For months now we have heard President-elect Joe Biden tout the job and economic growth that would come from transitioning to a clean electric grid. We’ve also heard from critics who say the new clean electric grid he is proposing will cost upwards of $2 trillion.
These assumptions about costs are misguided, as are other widely-held assumptions about a clean electric grid. Transitioning to a clean electric grid could actually cost less money and save us billions of dollars, create jobs, and result in a cleaner, more reliable grid across the United States.
We found that when you use better planning models and scale both local solar and storage, as well as utility-scale solar and wind, you maximize cost savings and unlock the path to the lowest cost grid. In fact, it could generate nearly half a trillion dollars in savings to ratepayers over the next 30 years.

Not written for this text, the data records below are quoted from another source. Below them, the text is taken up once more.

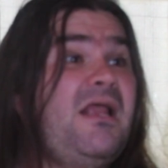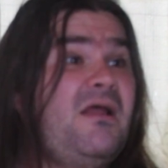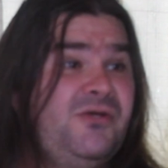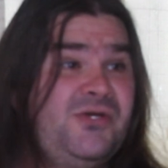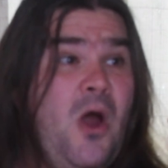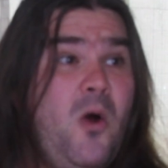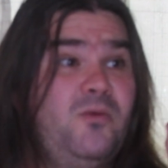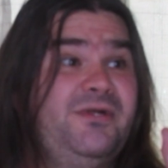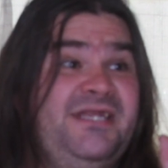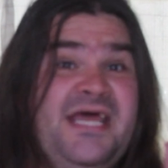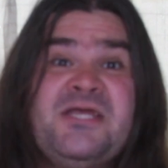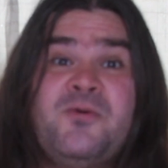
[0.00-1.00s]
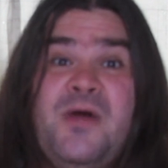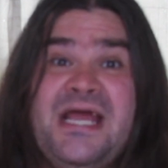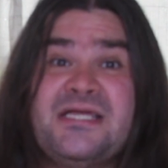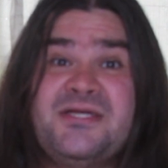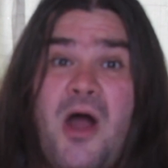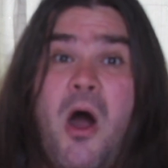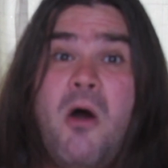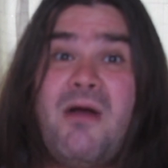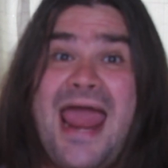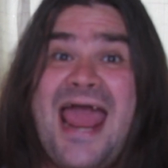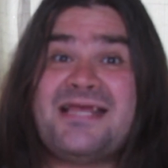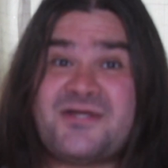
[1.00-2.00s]
So, this week's
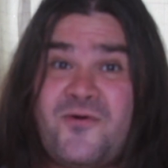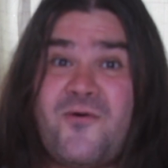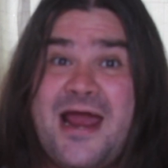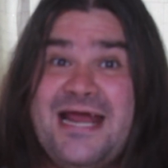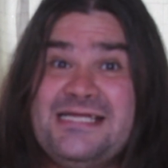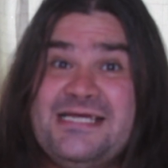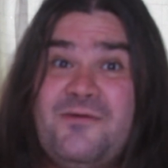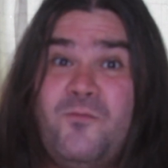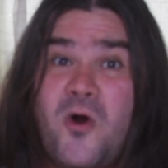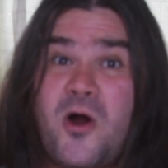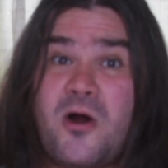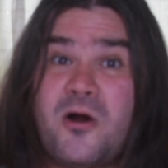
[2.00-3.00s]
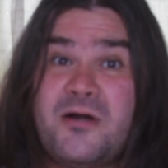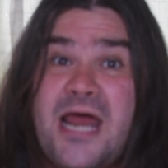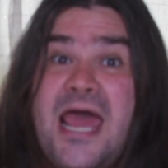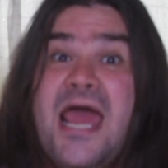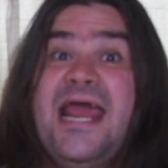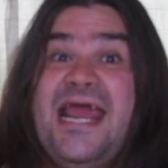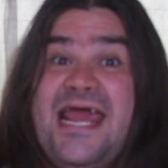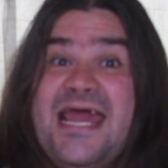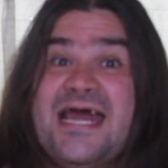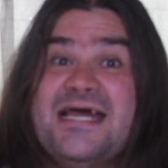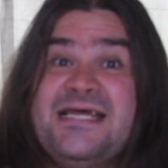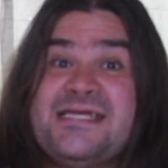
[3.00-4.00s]
dog-ass crazy word
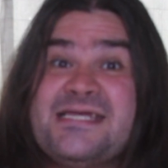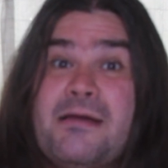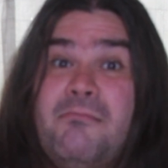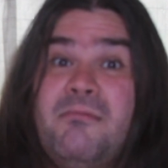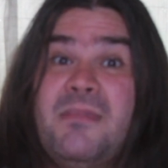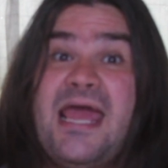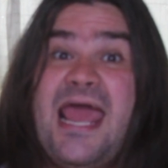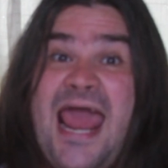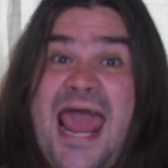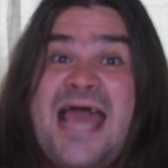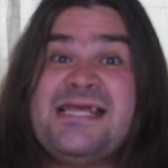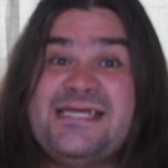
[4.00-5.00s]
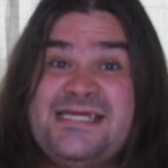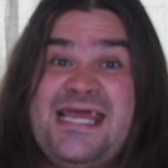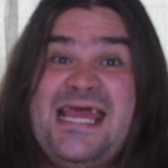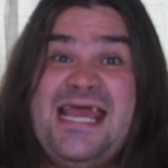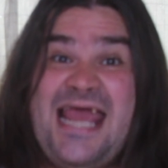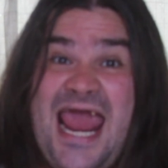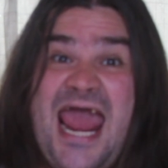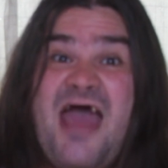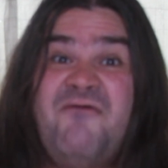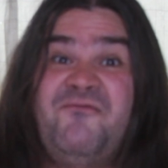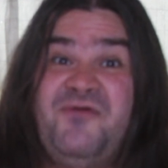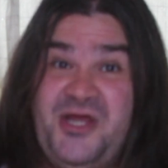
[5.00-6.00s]
is
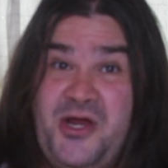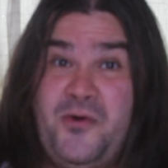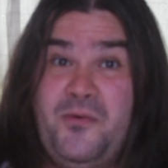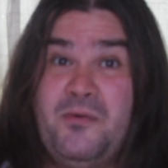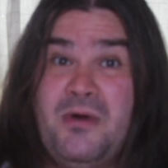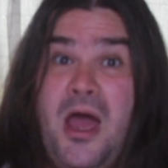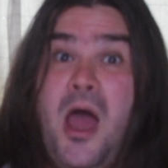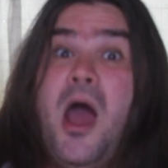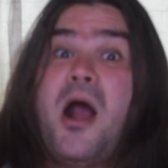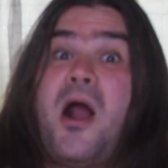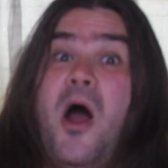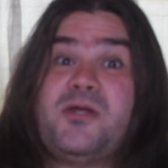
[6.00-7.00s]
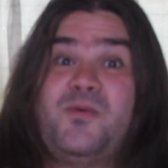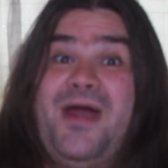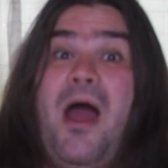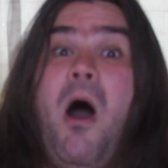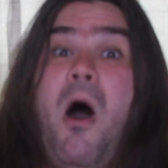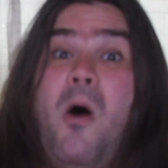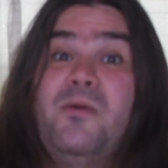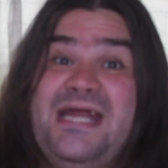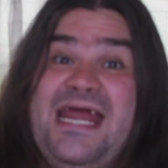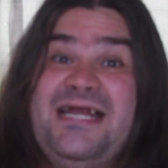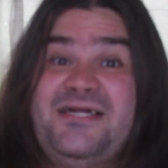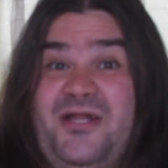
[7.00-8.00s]
STFU. Cause we all
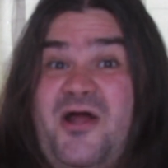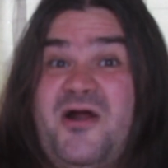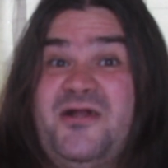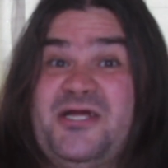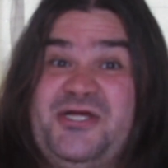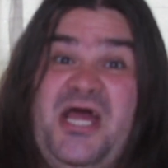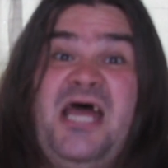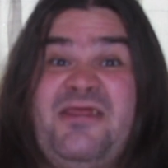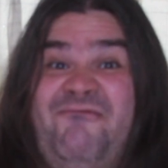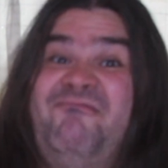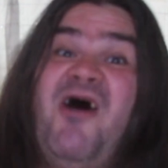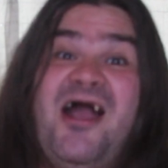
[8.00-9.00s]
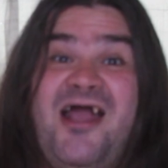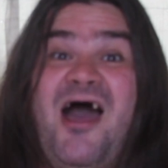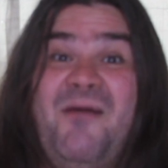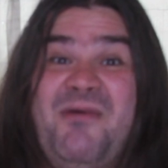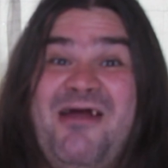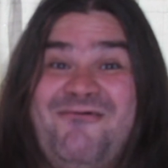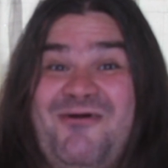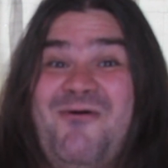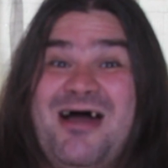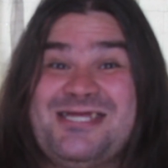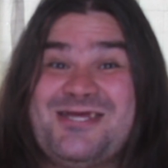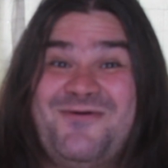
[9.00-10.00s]
need to learn to shut the fuck up every
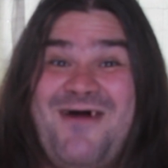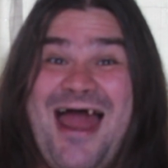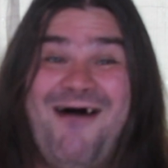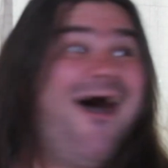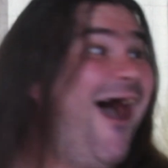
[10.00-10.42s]
once in a while.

In recent years, myriad studies conducted in more than 20 states have tried to evaluate the net value of distributed energy resources (DERs) like local solar and storage. While these studies have been used to influence the implementation of tariffs for DERs on a limited scale, none have been able to project those costs and benefits at scale into total system planning processes in the all-important capacity expansion and production cost modeling that underpins utility system resource planning. In fact, most grid and system planning processes aren’t equipped to consider resources based on their total costs and benefits to the entire system. That’s because they analyze the grid in a piece-meal fashion in distribution, transmission and generation modules, lack exhaustive data inputs, and can’t fairly consider smaller resources like DERs.
We wanted to know what the grid would look like, and cost, if we stopped ignoring the benefits of DERs and optimized the integration of these resources through a better modeling process aimed at a true least-cost development plan for the entire grid. So we engaged Dr. Christopher Clack of Vibrant Clean Energy to apply his advanced and big-data friendly WIS:dom(R) model to the task. What we found surprised even us.